A análise dos Demonstrativos de Resultados da Avaliação Atuarial (DRAA) de 2025 revelou a seguinte situação dos fundos deficitários:
* IPREM de Santa Rita do Oeste (SP) apresenta déficit de R$ 988,4 mil
* PreviPaulista registra déficit de R$ 222,7 mil
* Maceió Previdência com déficit de R$ 299,4 milhões
* Instituto Municipal de Previdência de Campo Grande acumula déficit de R$ 124,8 milhões
* ARARAPREV mostra déficit de R$ 72,4 milhões
* Rioprevidência apresenta déficit de R$ 16,7 bilhões para servidores civis e R$ 8,7 milhões para militares
* Amazonprev registra déficit de R$ 751,1 milhões para servidores civis
* Amprev acumula déficit de R$ 394,9 milhões para servidores militares
O advogado e professor de Direito Previdenciário Rômulo Saraiva, autor do livro “Fraude nos Fundos de Pensão”, considera grave a aplicação de recursos destinados a aposentados em investimentos de alto risco como as letras financeiras do Banco Master. Segundo ele, “mesmo que o regime previdenciário esteja em superávit financeiro, não se justifica investir em papéis podres e num banco cujo mercado financeiro já apontava falta de reputação e lastro financeiro para honrar os compromissos”.
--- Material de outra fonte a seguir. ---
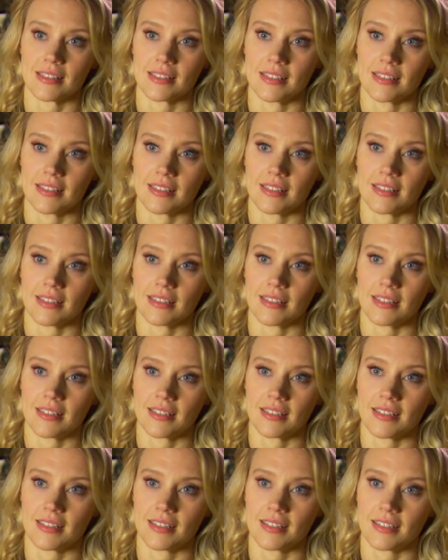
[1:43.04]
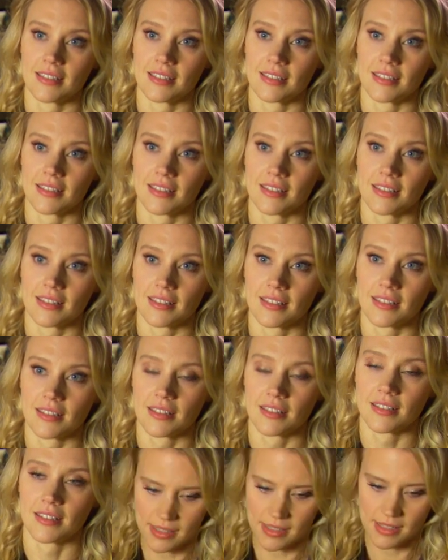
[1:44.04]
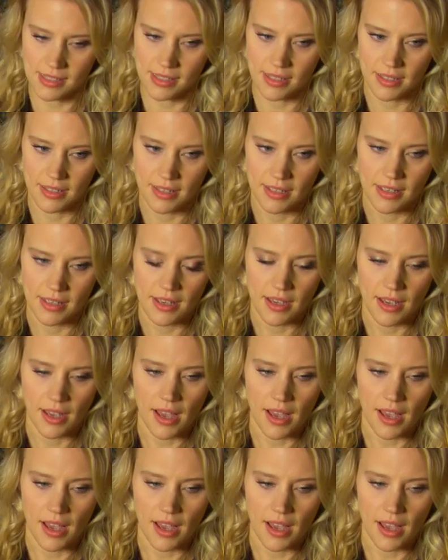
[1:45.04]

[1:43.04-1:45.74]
[no speech]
Importante ressaltar que os valores aplicados por fundos previdenciários e fundos de investimento no Master não possuem cobertura do Fundo Garantidor de Crédito, sendo incluídos na massa de credores da liquidação do banco.
Em resposta à situação, diversos fundos têm se manifestado. O PreviPaulista afirma que a compra foi realizada na gestão anterior e está tomando medidas judiciais para recuperar os valores. O Maceió Previdência argumenta que o banco estava devidamente habilitado quando realizou os investimentos. O Rioprevidência conseguiu uma vitória judicial para retenção de valores relacionados aos empréstimos consignados, visando proteger um crédito estimado em R$ 970 milhões.